# anybody living in san miguel de allende



## jezter56 (Jul 23, 2007)

Hi everyone,
I am planning on spending 2 weeks in july in san miguel de allende. I have been reading about this colonial town for some time and find it very alluring. I was in antigua guatemala several times and it sounds similar in many ways. Anyone out there who is familiar with this town or even better who lives there currently? I am very curious about rental properties? I would consider moving there if I really like it for at least six months. I am at the crossroads. Ready to explore the expat lifestyle more thoroughly.

jez


----------



## synthia (Apr 18, 2007)

Welcome to the forum! I am curious why you want information from people who liver there when you are only planning a two-week vacation? Are you considering moving there?


----------



## jezter56 (Jul 23, 2007)

sorry, i guess i wasn't very clear about the whole thing.
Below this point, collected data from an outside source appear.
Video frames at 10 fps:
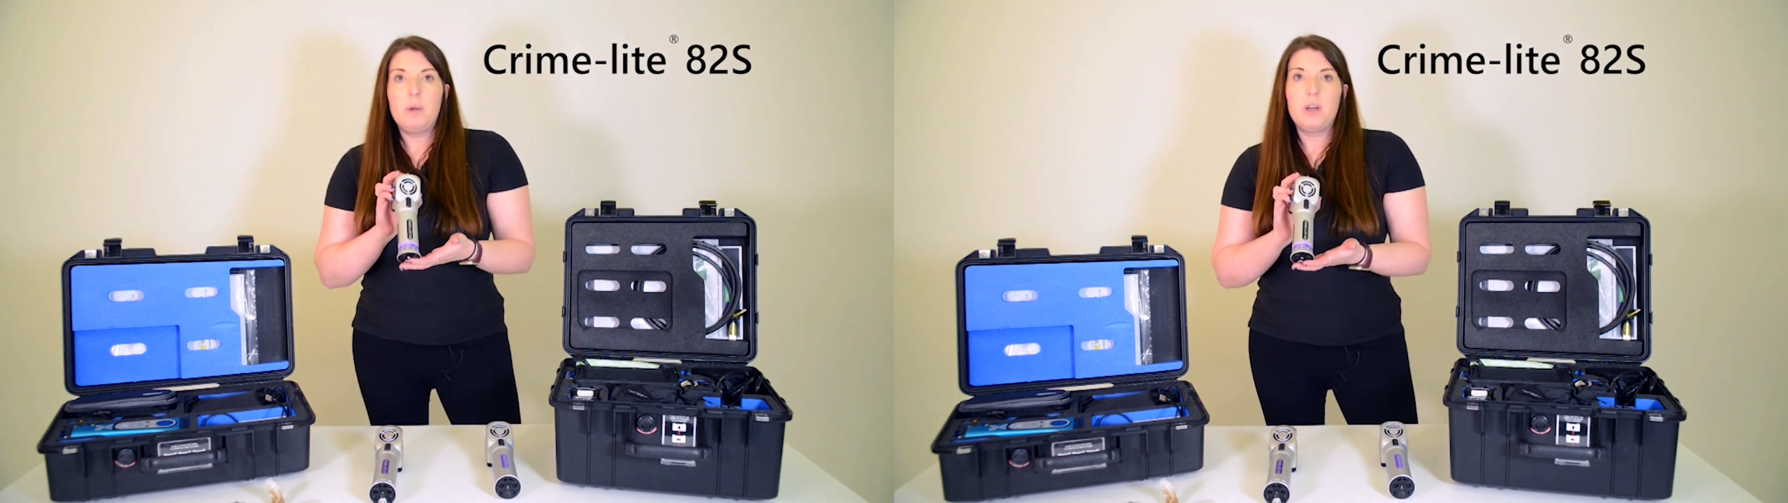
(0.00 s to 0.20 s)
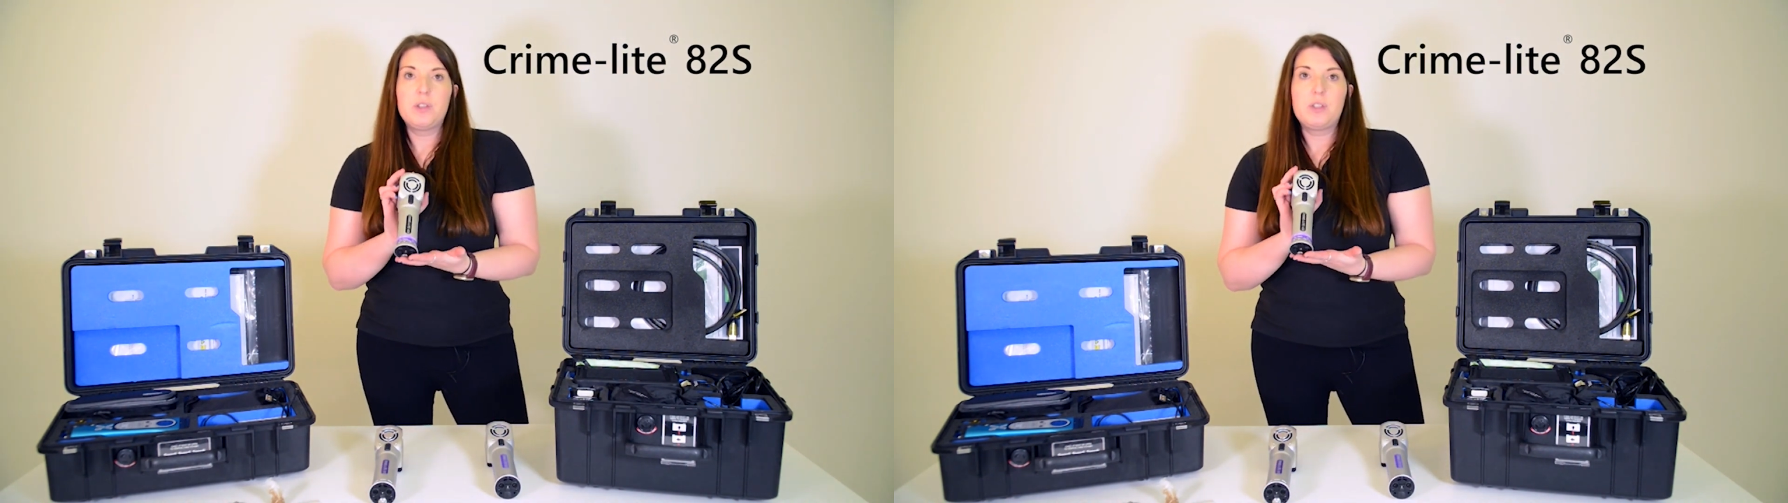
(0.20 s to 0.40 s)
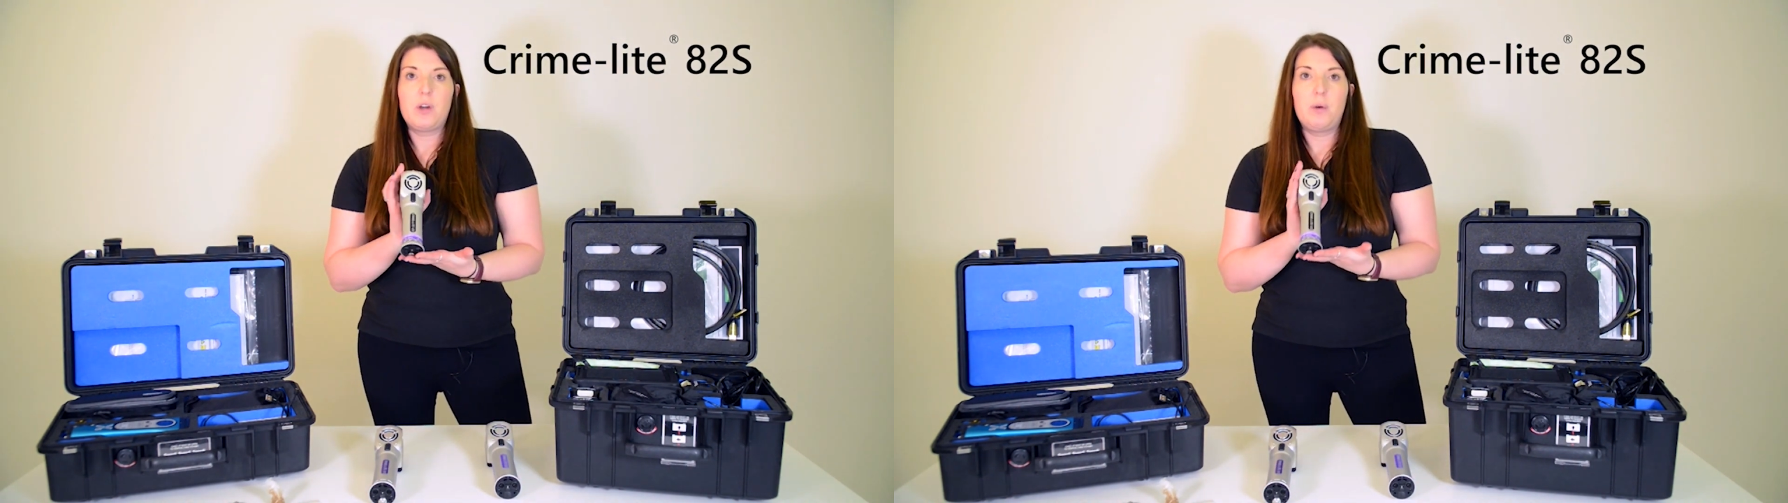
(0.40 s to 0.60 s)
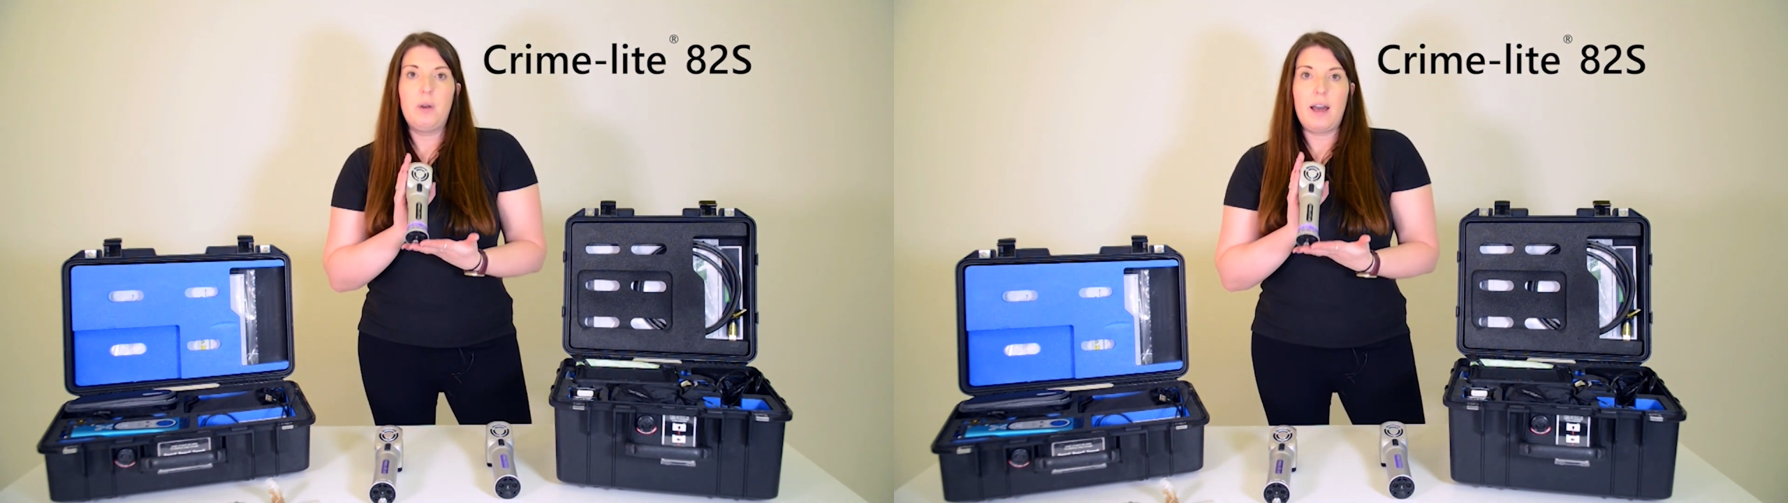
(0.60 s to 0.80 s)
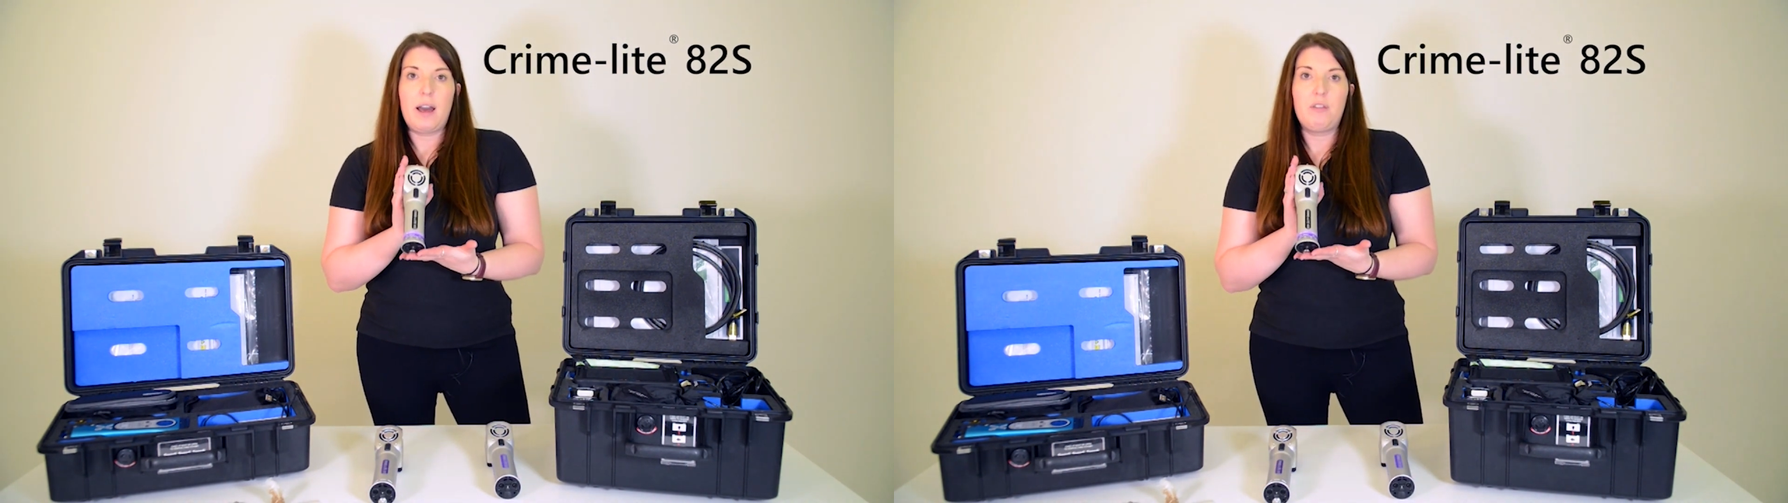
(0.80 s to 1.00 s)
we also
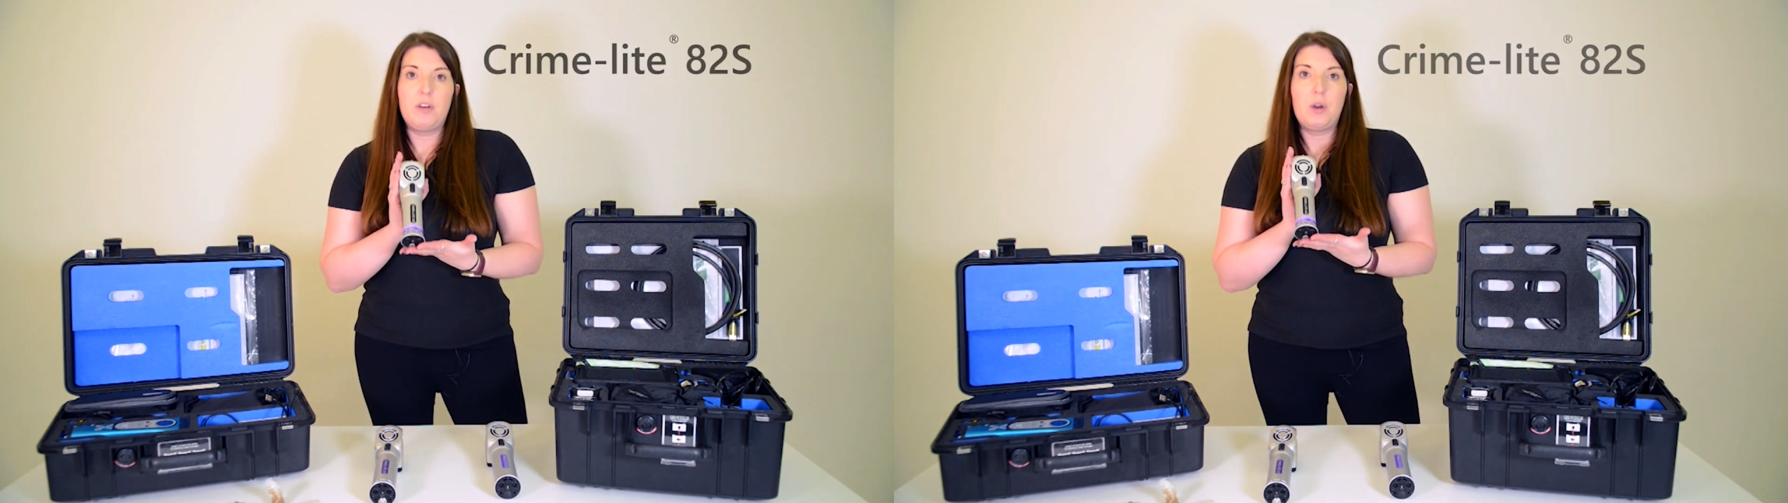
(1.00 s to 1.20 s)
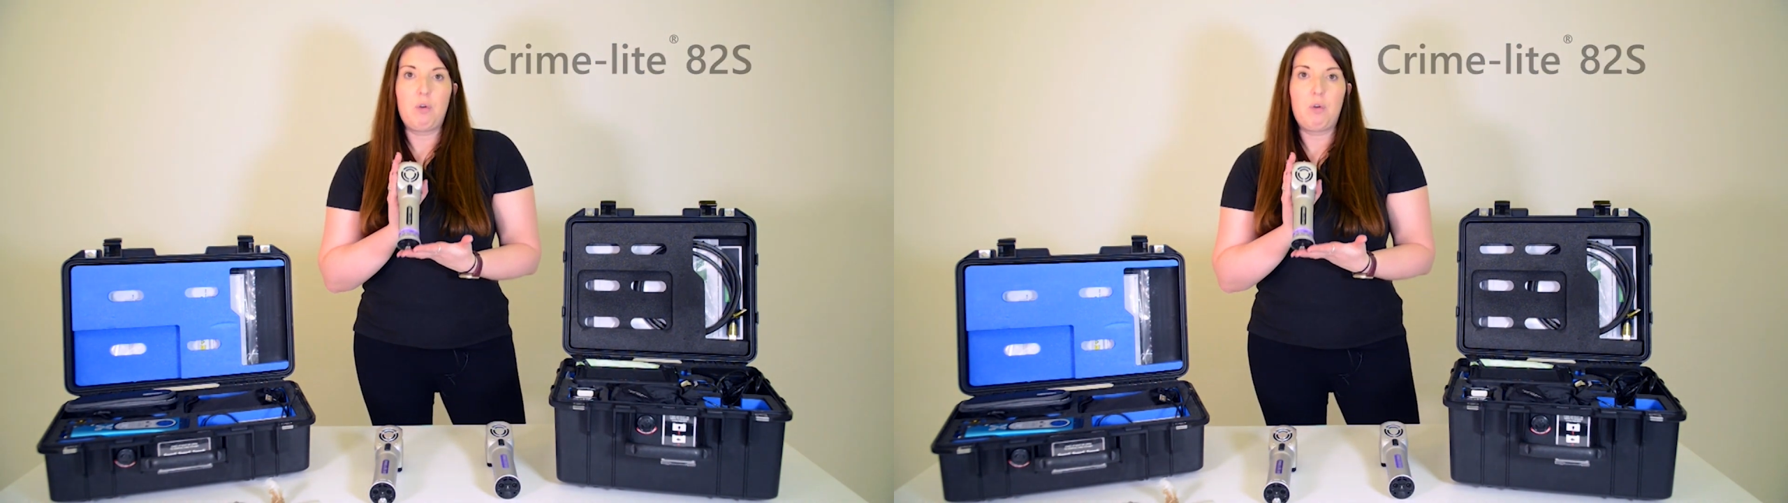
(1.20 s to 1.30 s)
have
Yes, my husband and I are considering moving to mexico for at least six months. In particular, I have developed an interest in san miguel. We are actually going to check it out this summer firsthand. But I would love to hear from anyone who already is familiar with the area.


----------



## bournemouth (May 15, 2007)

Google Falling in Love with San Miguel - go to the forums and read up, then ask some questions. Your answers and information will come from people living in the area.


----------



## jezter56 (Jul 23, 2007)

thanks for the lead!


----------